▶ THE TASK:
Exactly reproduce each entry, leaving out nothing.

(Collected data)
%%
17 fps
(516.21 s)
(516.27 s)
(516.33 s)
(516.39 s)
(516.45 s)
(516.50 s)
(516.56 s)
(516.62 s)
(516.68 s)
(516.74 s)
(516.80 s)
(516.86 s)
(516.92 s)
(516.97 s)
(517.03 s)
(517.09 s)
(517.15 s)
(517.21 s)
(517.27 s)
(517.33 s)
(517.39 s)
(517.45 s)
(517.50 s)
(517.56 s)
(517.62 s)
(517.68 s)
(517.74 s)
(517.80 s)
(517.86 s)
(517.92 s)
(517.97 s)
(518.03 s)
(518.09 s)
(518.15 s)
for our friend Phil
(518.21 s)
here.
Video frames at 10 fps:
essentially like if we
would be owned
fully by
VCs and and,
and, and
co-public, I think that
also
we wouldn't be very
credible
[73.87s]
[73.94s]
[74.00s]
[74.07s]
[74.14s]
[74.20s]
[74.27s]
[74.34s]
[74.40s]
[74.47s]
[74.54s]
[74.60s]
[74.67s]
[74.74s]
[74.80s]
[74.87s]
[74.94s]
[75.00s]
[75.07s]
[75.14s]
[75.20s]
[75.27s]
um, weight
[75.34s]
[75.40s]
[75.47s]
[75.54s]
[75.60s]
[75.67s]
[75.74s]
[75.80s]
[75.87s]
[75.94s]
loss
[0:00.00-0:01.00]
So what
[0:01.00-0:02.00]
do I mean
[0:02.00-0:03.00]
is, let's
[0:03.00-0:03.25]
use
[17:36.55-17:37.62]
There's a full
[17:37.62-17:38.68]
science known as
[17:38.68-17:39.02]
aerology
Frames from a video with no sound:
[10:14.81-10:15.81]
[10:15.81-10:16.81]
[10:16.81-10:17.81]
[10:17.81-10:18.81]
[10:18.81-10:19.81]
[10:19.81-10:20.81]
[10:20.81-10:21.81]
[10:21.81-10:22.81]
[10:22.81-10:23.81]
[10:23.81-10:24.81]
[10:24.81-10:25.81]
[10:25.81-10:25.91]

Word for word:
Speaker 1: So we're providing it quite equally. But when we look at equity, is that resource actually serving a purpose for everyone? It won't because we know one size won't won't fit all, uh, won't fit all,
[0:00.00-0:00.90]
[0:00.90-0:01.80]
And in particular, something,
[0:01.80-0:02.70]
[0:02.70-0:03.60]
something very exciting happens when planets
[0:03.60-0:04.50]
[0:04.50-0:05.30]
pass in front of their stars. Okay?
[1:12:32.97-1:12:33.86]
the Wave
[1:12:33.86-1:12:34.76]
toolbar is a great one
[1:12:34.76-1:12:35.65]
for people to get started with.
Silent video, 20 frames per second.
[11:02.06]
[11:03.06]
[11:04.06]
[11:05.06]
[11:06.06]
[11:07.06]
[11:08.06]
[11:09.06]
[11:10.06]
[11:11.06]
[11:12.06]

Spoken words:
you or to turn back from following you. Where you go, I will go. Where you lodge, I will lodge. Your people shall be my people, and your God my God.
%%
▶ PROBLEM SOLUTION:
17 fps
(516.21 s)
(516.27 s)
(516.33 s)
(516.39 s)
(516.45 s)
(516.50 s)
(516.56 s)
(516.62 s)
(516.68 s)
(516.74 s)
(516.80 s)
(516.86 s)
(516.92 s)
(516.97 s)
(517.03 s)
(517.09 s)
(517.15 s)
(517.21 s)
(517.27 s)
(517.33 s)
(517.39 s)
(517.45 s)
(517.50 s)
(517.56 s)
(517.62 s)
(517.68 s)
(517.74 s)
(517.80 s)
(517.86 s)
(517.92 s)
(517.97 s)
(518.03 s)
(518.09 s)
(518.15 s)
for our friend Phil
(518.21 s)
here.
Video frames at 10 fps:
essentially like if we
would be owned
fully by
VCs and and,
and, and
co-public, I think that
also
we wouldn't be very
credible
[73.87s]
[73.94s]
[74.00s]
[74.07s]
[74.14s]
[74.20s]
[74.27s]
[74.34s]
[74.40s]
[74.47s]
[74.54s]
[74.60s]
[74.67s]
[74.74s]
[74.80s]
[74.87s]
[74.94s]
[75.00s]
[75.07s]
[75.14s]
[75.20s]
[75.27s]
um, weight
[75.34s]
[75.40s]
[75.47s]
[75.54s]
[75.60s]
[75.67s]
[75.74s]
[75.80s]
[75.87s]
[75.94s]
loss
[0:00.00-0:01.00]
So what
[0:01.00-0:02.00]
do I mean
[0:02.00-0:03.00]
is, let's
[0:03.00-0:03.25]
use
[17:36.55-17:37.62]
There's a full
[17:37.62-17:38.68]
science known as
[17:38.68-17:39.02]
aerology
Frames from a video with no sound:
[10:14.81-10:15.81]
[10:15.81-10:16.81]
[10:16.81-10:17.81]
[10:17.81-10:18.81]
[10:18.81-10:19.81]
[10:19.81-10:20.81]
[10:20.81-10:21.81]
[10:21.81-10:22.81]
[10:22.81-10:23.81]
[10:23.81-10:24.81]
[10:24.81-10:25.81]
[10:25.81-10:25.91]

Word for word:
Speaker 1: So we're providing it quite equally. But when we look at equity, is that resource actually serving a purpose for everyone? It won't because we know one size won't won't fit all, uh, won't fit all,
[0:00.00-0:00.90]
[0:00.90-0:01.80]
And in particular, something,
[0:01.80-0:02.70]
[0:02.70-0:03.60]
something very exciting happens when planets
[0:03.60-0:04.50]
[0:04.50-0:05.30]
pass in front of their stars. Okay?
[1:12:32.97-1:12:33.86]
the Wave
[1:12:33.86-1:12:34.76]
toolbar is a great one
[1:12:34.76-1:12:35.65]
for people to get started with.
Silent video, 20 frames per second.
[11:02.06]
[11:03.06]
[11:04.06]
[11:05.06]
[11:06.06]
[11:07.06]
[11:08.06]
[11:09.06]
[11:10.06]
[11:11.06]
[11:12.06]

Spoken words:
you or to turn back from following you. Where you go, I will go. Where you lodge, I will lodge. Your people shall be my people, and your God my God.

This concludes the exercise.